Requirement:
The reply must repeat the listing below exactly and carry none of its pictures.
• • • •
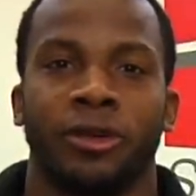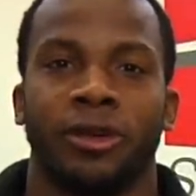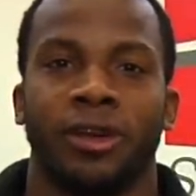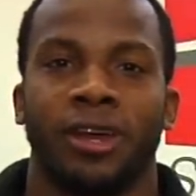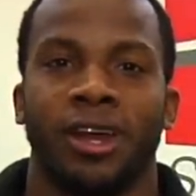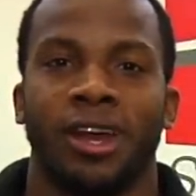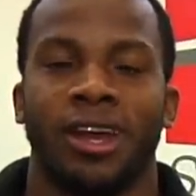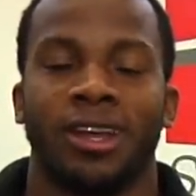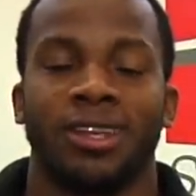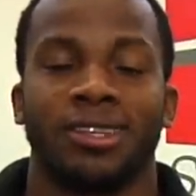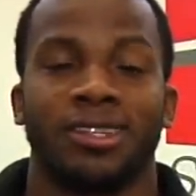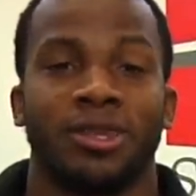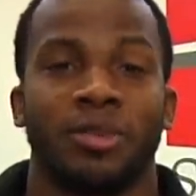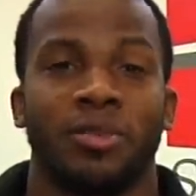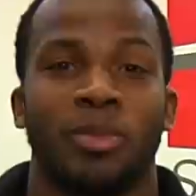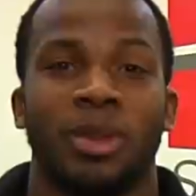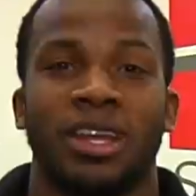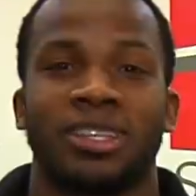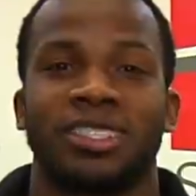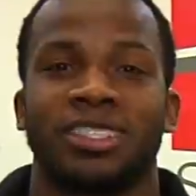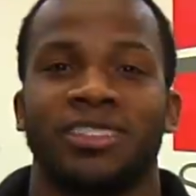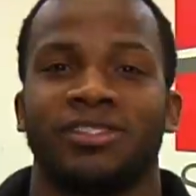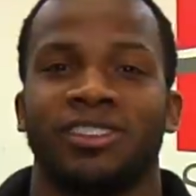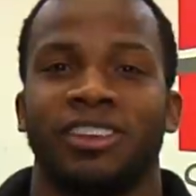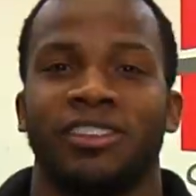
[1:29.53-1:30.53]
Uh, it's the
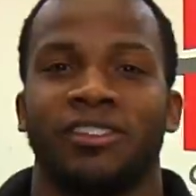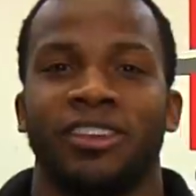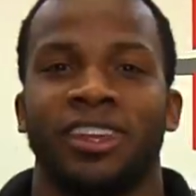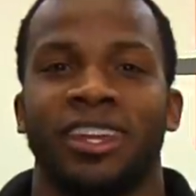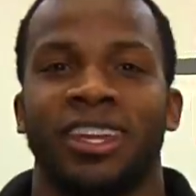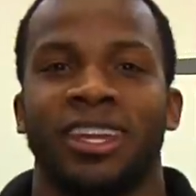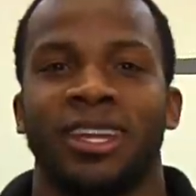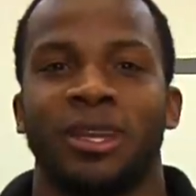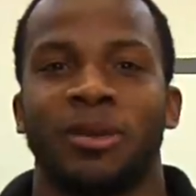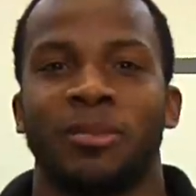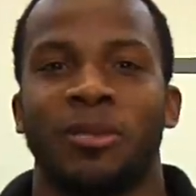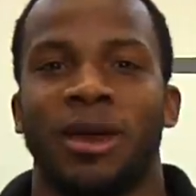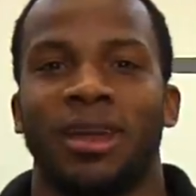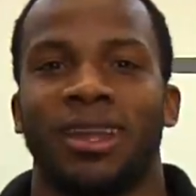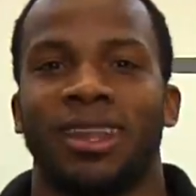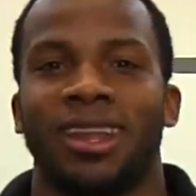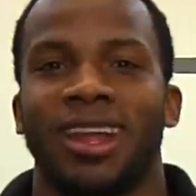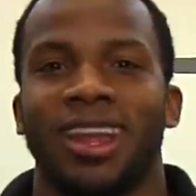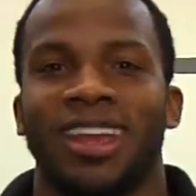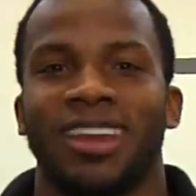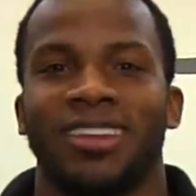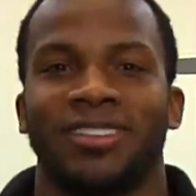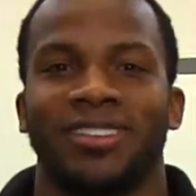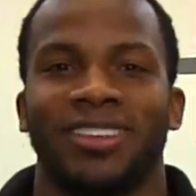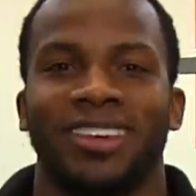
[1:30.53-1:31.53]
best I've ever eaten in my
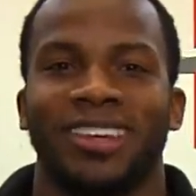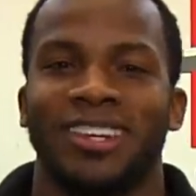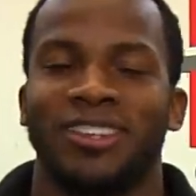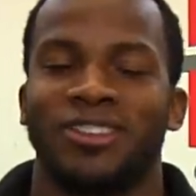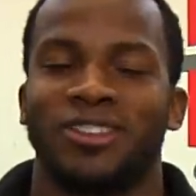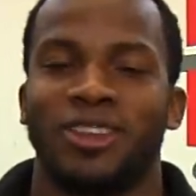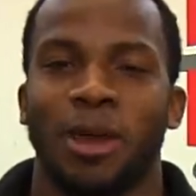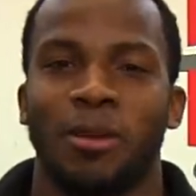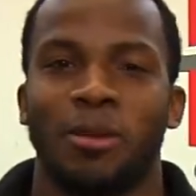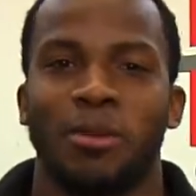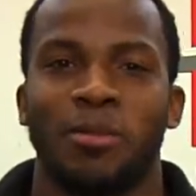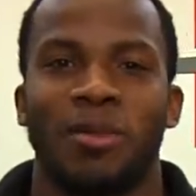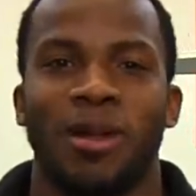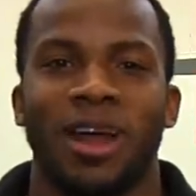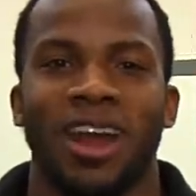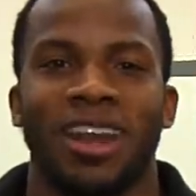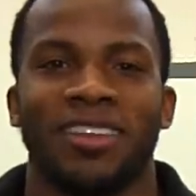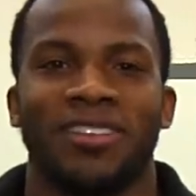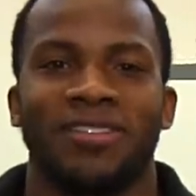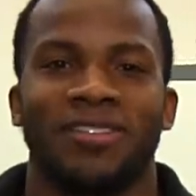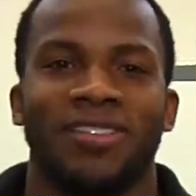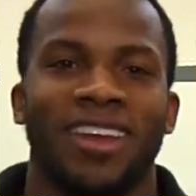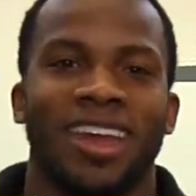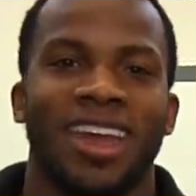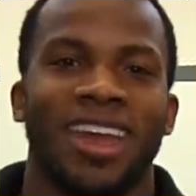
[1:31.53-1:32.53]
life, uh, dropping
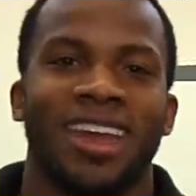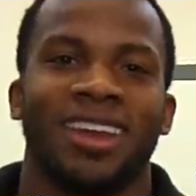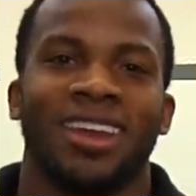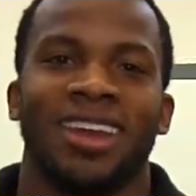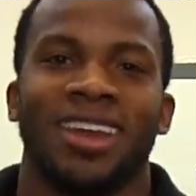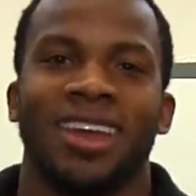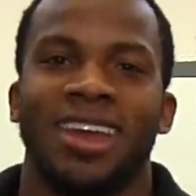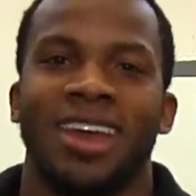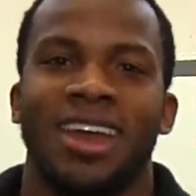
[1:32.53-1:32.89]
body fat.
• • • •
Solution to this problem:
[1:29.53-1:30.53]
Uh, it's the
[1:30.53-1:31.53]
best I've ever eaten in my
[1:31.53-1:32.53]
life, uh, dropping
[1:32.53-1:32.89]
body fat.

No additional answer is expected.